Filha de Boaventura de Sousa Santos*
Eremita
A interferência do observador e da natureza do seu questionamento no estado e qualidade do seu objecto de estudo nunca foi tão amplamente reconhecida como nos séculos XX e XXI por todos os grandes nomes da física quântica e a própria realidade da consciência tem sido associada aos múltiplos factores que permitem definir e estudar o humano, quando a abordagem é sistémica (Análise Global de Sistemas): para muitos cientistas o ser humano não é apenas um conjunto de células em funcionamento, o seu psiquismo não emerge apenas do seu funcionamento cerebral e neuronal, a sua natureza não é apenas animal e a complexidade da sua termodinâmica (aberta, irreversível, espantosamente neguentrópica**) exige a formulação de outros quadros de experimentação, de outras metodologias, de outros imaginários de indagação e, portanto, de respostas com outros horizontes de referência.

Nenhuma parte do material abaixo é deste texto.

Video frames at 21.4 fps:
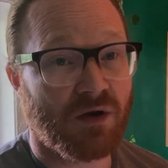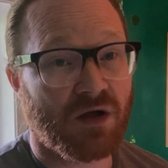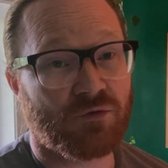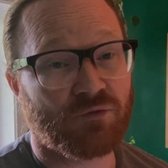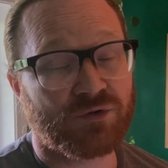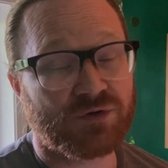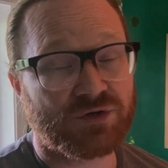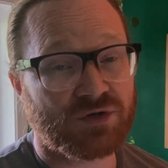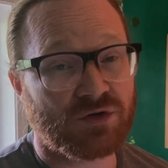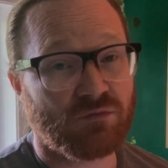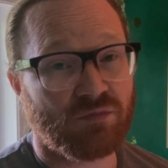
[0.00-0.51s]

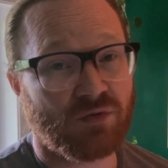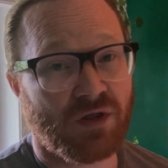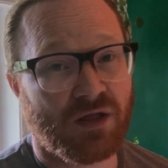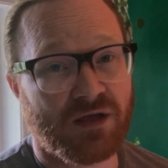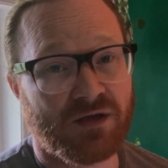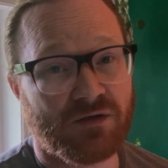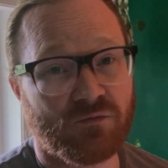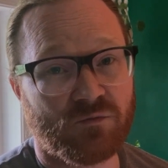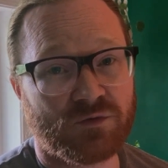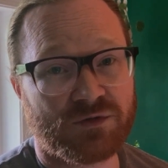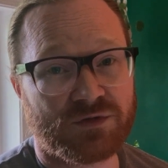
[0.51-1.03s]
original
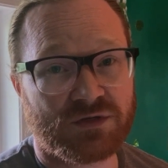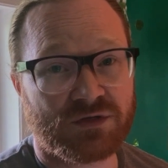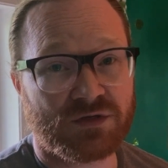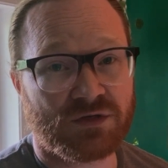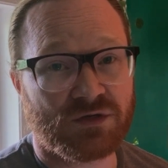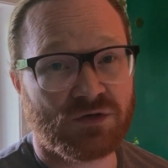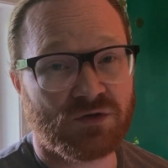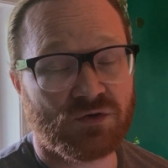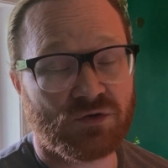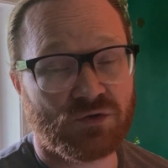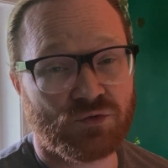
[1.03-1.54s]
plan was
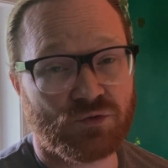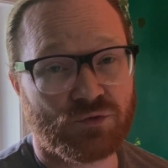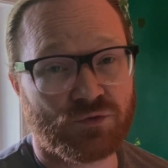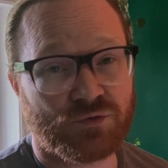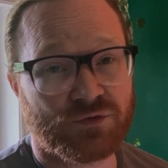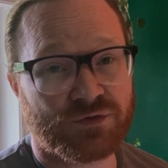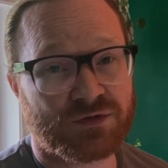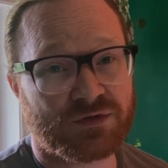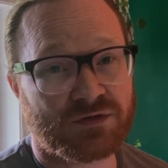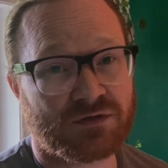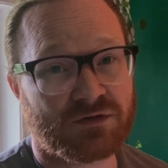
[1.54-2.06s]
to
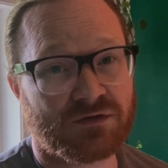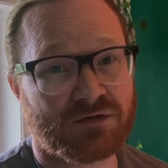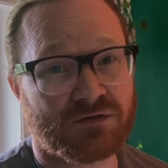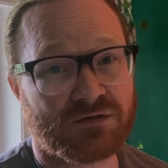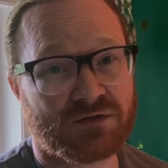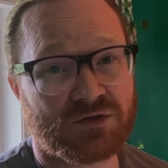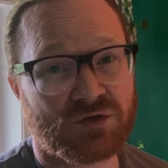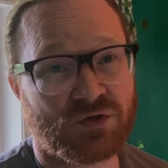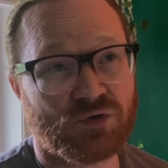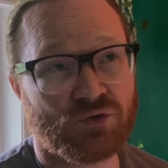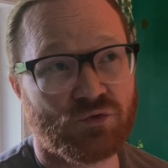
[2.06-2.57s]
use
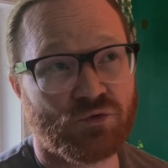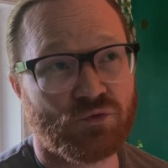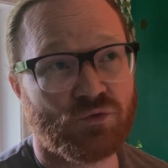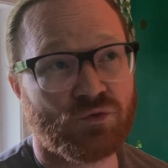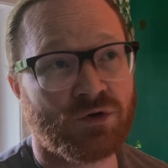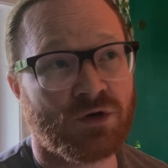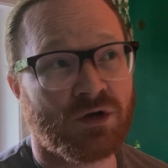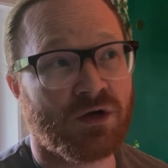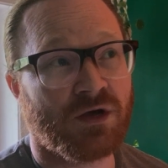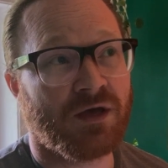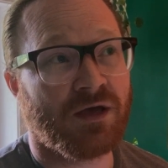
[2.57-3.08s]
two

Rupert Sheldrake, em Science set Free, 2013, assim como o recente manifesto para uma ciência pós-materialista assinado por mais de 300 cientistas, filósofos e investigadores doutorados de todo o mundo (http://opensciences.org/about/manifesto-for-a-post-materialist-science), denunciam os dogmas que limitam a ciência actual; por outro lado, um livro como o de Jean Andouze, Michel Cassé e Jean Claude Carrière, Du Nouveau dans l’Invisible, 2017, permite enriquecer o debate sobre a natureza profundamente perigosa e eugenista do projecto transumanista que está a ser imposto ao mundo, em nome do progresso científico. Leonor Nazaré, curadora de arte contemporânea, Público.
* O eminente sociólogo publicou, em 1987, um livrinho anti-positivista que deu muito que falar. Chama-se Um Discurso Sobre as Ciências.
** O uso do hipertexto para explicar palavras potencialmente difíceis não deve ser interpretado pelo leitor como desconsideração. O Ouriquense é um espaço plural que tanto atrai amantes de rumbas iliteratos, com aversão à álgebra e viciados em candy crush como mestres xadrezistas que declamam Antero de Quental de cor, resolvem problemas de topologia para adormecer e só ouvem autores dodecafónicos. Naturalmente, nivelamos por baixo.